◆ **Work to complete**
Write the listing below out again exactly, dropping the images.

─── Material to process

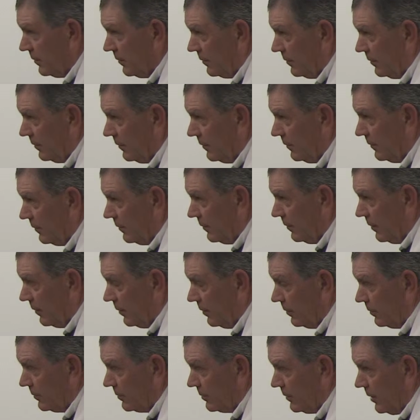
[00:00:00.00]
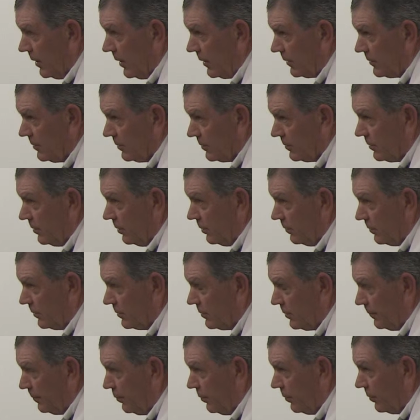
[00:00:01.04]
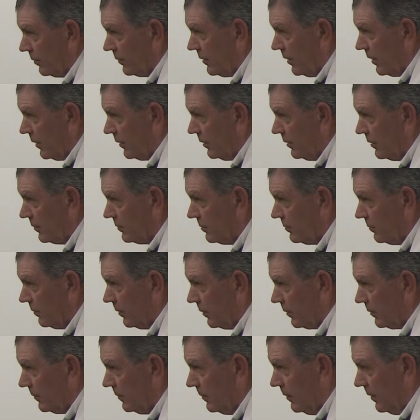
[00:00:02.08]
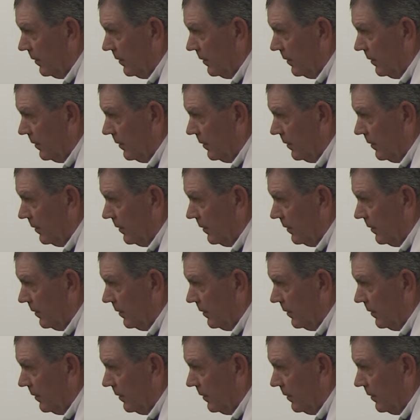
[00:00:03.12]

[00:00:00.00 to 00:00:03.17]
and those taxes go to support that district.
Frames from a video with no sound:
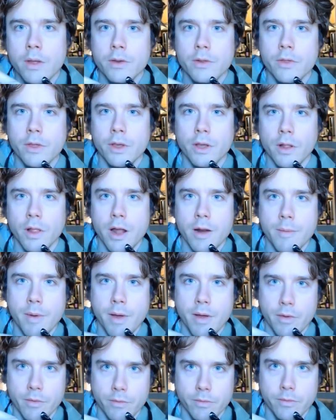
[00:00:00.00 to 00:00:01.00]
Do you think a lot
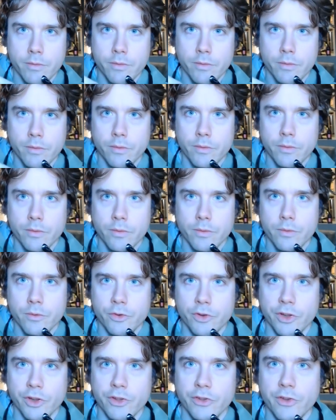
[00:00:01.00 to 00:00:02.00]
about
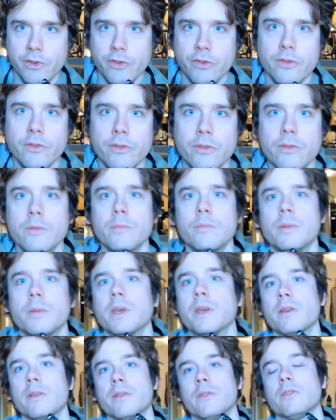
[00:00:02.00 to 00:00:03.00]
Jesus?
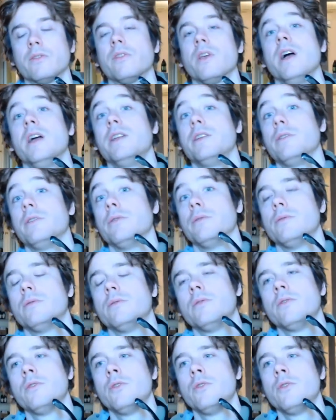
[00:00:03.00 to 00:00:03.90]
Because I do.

──────

◆ **Response to this exercise**
[00:00:00.00]
[00:00:01.04]
[00:00:02.08]
[00:00:03.12]

[00:00:00.00 to 00:00:03.17]
and those taxes go to support that district.
Frames from a video with no sound:
[00:00:00.00 to 00:00:01.00]
Do you think a lot
[00:00:01.00 to 00:00:02.00]
about
[00:00:02.00 to 00:00:03.00]
Jesus?
[00:00:03.00 to 00:00:03.90]
Because I do.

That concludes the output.